What you will do:
The result should be an exact copy of the entries that follow, with no pictures included.

Dataset entries:
Start of Block

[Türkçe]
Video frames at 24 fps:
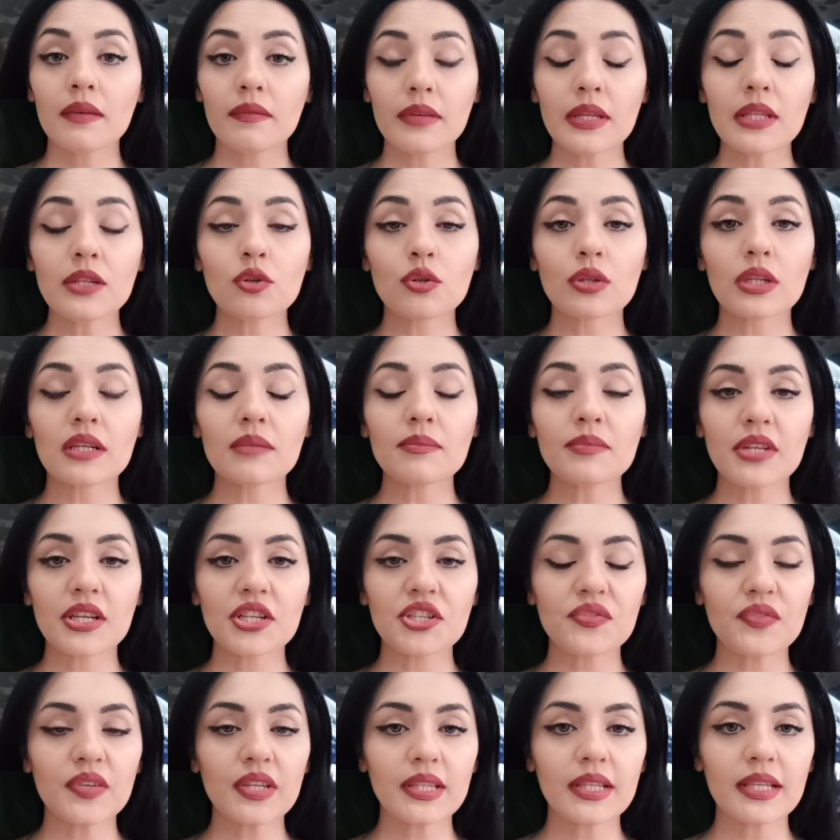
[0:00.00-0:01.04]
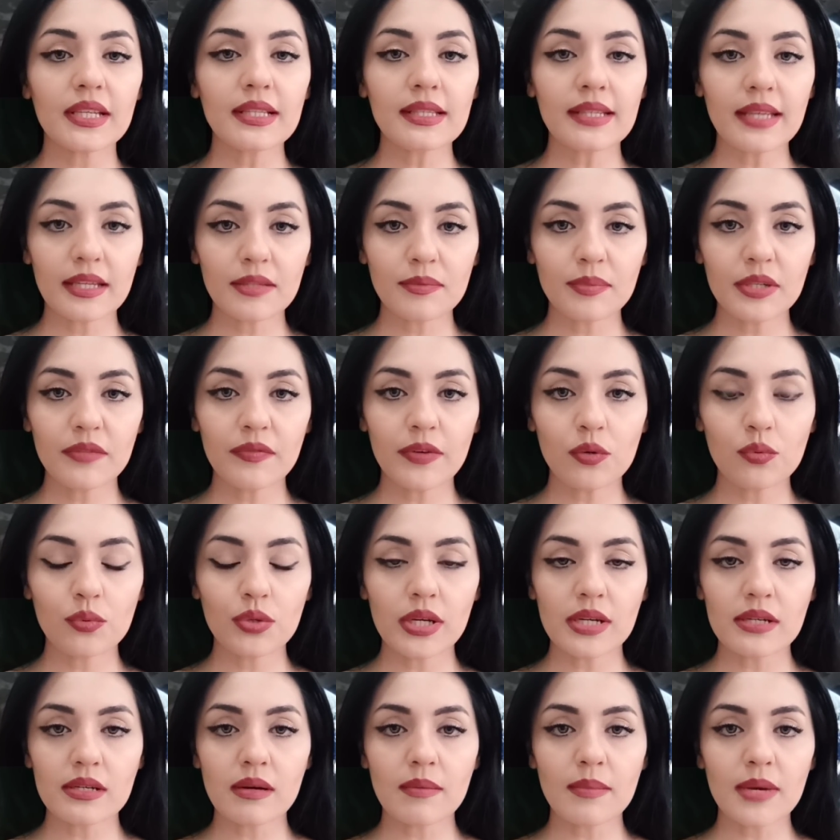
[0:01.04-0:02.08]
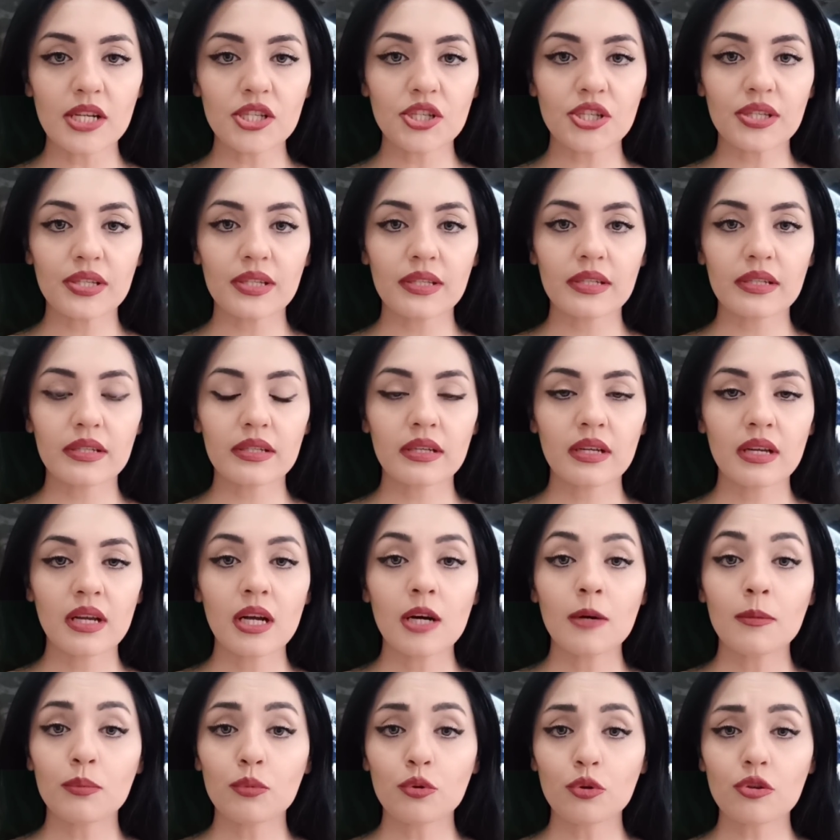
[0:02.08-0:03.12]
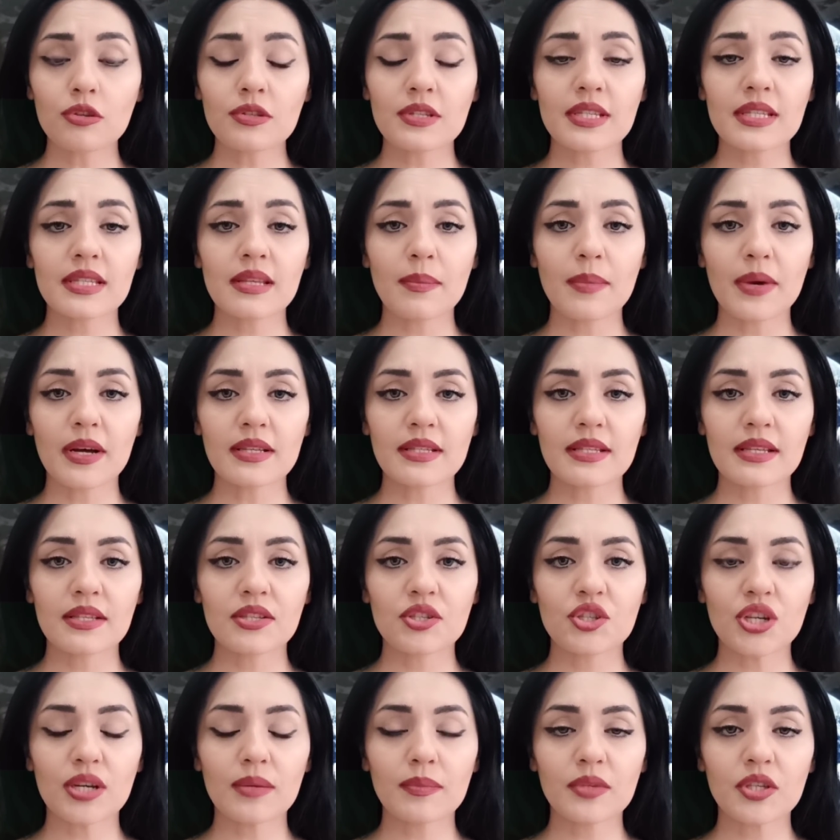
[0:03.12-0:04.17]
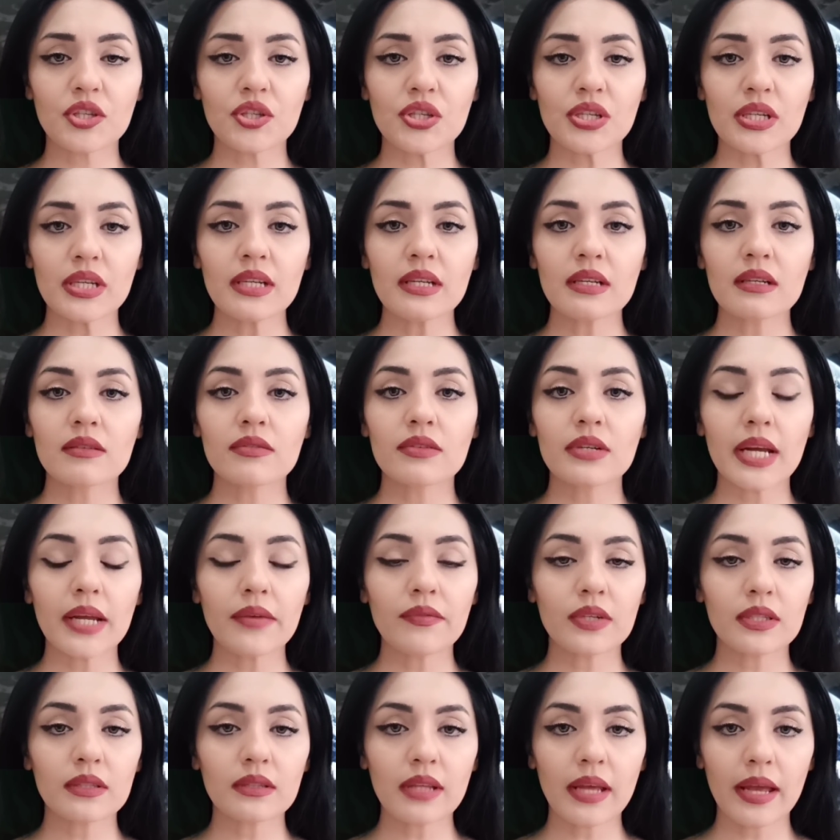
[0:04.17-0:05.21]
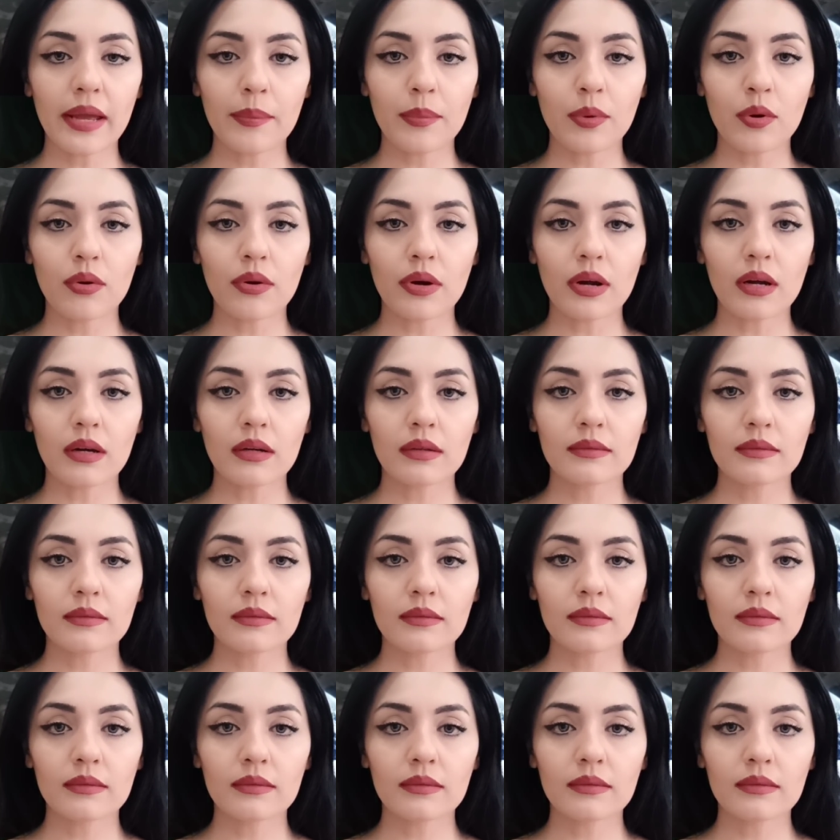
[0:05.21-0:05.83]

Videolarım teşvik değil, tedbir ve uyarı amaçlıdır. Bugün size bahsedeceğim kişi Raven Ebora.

End of Block

Reply:
[Türkçe]
Video frames at 24 fps:
[0:00.00-0:01.04]
[0:01.04-0:02.08]
[0:02.08-0:03.12]
[0:03.12-0:04.17]
[0:04.17-0:05.21]
[0:05.21-0:05.83]

Videolarım teşvik değil, tedbir ve uyarı amaçlıdır. Bugün size bahsedeceğim kişi Raven Ebora.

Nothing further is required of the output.